Parsing and validating UK postcodes in SQL Server

We explain the syntax and formatting rules for UK postal codes - and show some T-SQL queries for extracting the codes from your address data and checking they're in the correct format.

By Mike Lewis

If your database contains UK address data, it's especially important that the postcodes are correctly stored. British postcodes do much more than speed the mail. They play a vital role in many applications, especially in fields such as mapping, transportation, marketing and statistics. In this article, I'll explain the format and syntax rules for UK postcodes, and show you some SQL Server code for parsing and validating them.

When it comes to validation, you can't simply check a postcode against a lookup table. Such a table does exist (it's known as the Postcode Address File, or PAF). But it contains over 27 million records, and is subject to strict licensing and copyright controls. You can access it by purchasing specialized software, but that's a costly option.

Figure 1

Figure 1: Anatomy of a postcode.

However, it's relatively easy to check the syntax of a postcode. That won't tell you if the code actually exists, but it will flag up any codes that are not in the correct format.

Formatting rules for UK postcodes

A UK postcode is a string of either six, seven or eight characters (Figure 1). It consists of two parts, separated by a space.

The first part is called the outward code. It usually consists of one or two letters, followed by one or two digits. The letters represent the postcode area, of which there are 124. Most of these consist of two letters: BS for the Bristol area, DG for Dumfries and Galloway, and so on. But a few large cities are represented by a single letter (L for Liverpool, G for Glasgow, etc.).
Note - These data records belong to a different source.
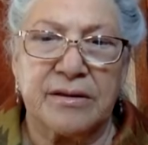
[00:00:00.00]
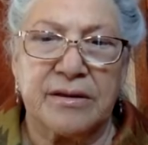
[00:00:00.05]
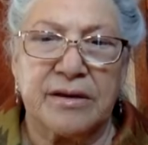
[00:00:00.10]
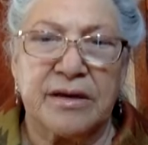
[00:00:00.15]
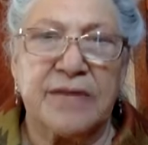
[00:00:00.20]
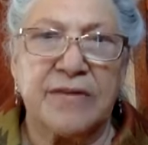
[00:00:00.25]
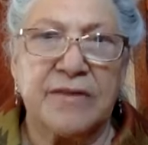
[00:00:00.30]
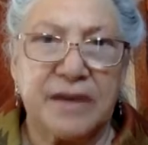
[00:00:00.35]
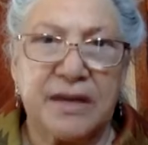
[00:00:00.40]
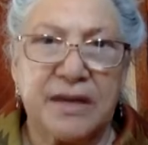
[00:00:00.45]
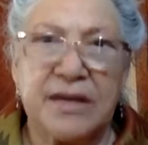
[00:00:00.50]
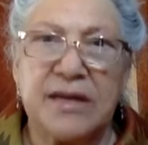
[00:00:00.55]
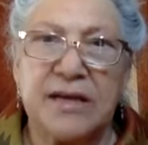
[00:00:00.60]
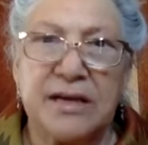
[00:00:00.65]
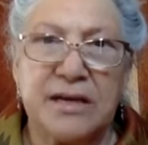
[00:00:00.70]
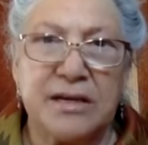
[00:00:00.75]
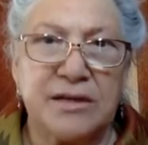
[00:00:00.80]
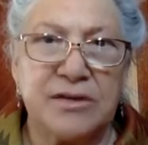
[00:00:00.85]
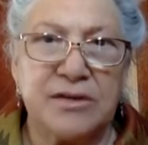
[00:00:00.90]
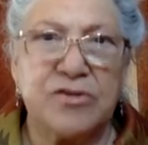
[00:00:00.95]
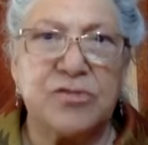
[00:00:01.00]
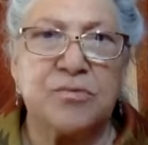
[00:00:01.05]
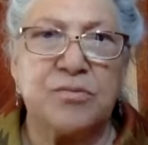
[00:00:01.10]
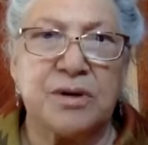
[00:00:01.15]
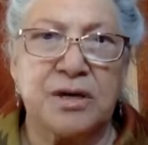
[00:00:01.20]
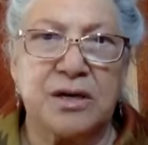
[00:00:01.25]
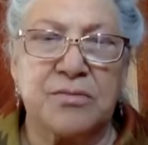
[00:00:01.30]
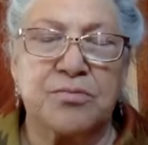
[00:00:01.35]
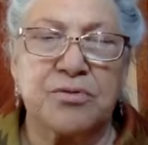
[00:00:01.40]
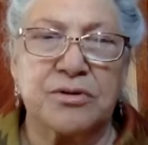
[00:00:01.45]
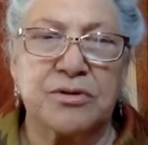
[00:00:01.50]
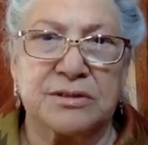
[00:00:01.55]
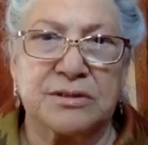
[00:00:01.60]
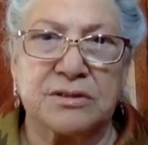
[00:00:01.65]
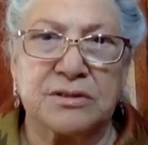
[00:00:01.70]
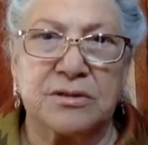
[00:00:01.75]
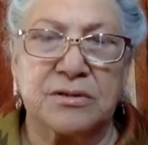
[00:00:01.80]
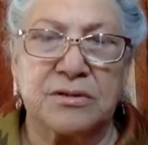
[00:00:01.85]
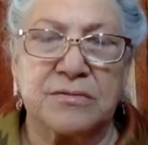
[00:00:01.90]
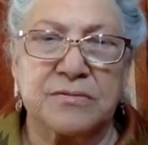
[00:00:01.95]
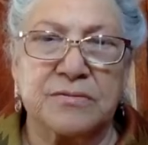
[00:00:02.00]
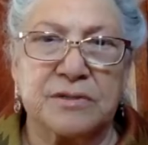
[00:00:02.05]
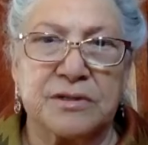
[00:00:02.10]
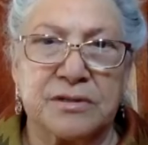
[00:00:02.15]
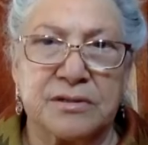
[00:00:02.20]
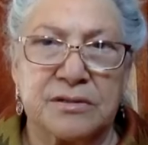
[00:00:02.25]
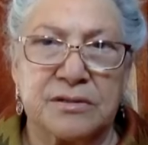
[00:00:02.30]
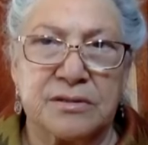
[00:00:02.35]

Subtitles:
and they need to be preserved.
Still in the outward code, the letters are followed by one or two digits. These identify the district within the area. So BS1 is the central part of Bristol, while G12 covers Glasgow's West End. In the case of London, some of the densely-populated central districts are further divided by means of an extra letter at the end of the outward code. For example, within the SW1 district, SW1A covers Whitehall and the Mall, while SW1E is Victoria Station and nearby streets.

A9 9AAL2 3SW
A99 9AAM16 0RA
AA99 9AAEH12 9DN

Table 1: All valid postcodes
follow one of these patterns.

Compared to the outward code, the inward code - the part after the space - is quite simple. It always consists of exactly one digit followed by exactly two letters. The digit indicates the sector; the letters show the unit. The unit within the sector represents a very small area, typically containing just 12 - 15 addresses.

All this might sound extraordinarily complicated. But it's really not that bad when you consider that there are only six possible patterns for a valid postcode (see Table 1).

Special codes

There are also a few special-purpose codes that don't follow these rules. They include GIR 0AA (the former National Girobank) and SAN TA1 (a special code for Santa Claus). Most British overseas territories also have non-standard codes: PCRN 1ZZ is the Pitcairn Islands, for instance. For most applications, however, these special codes can be ignored.

Validating postcodes in T-SQL

Given a postcode column within a SQL Server database, here's a T-SQL query that will check the validity of the codes, based on the syntax rules discussed above. The query returns all invalid postcodes from the relevant table.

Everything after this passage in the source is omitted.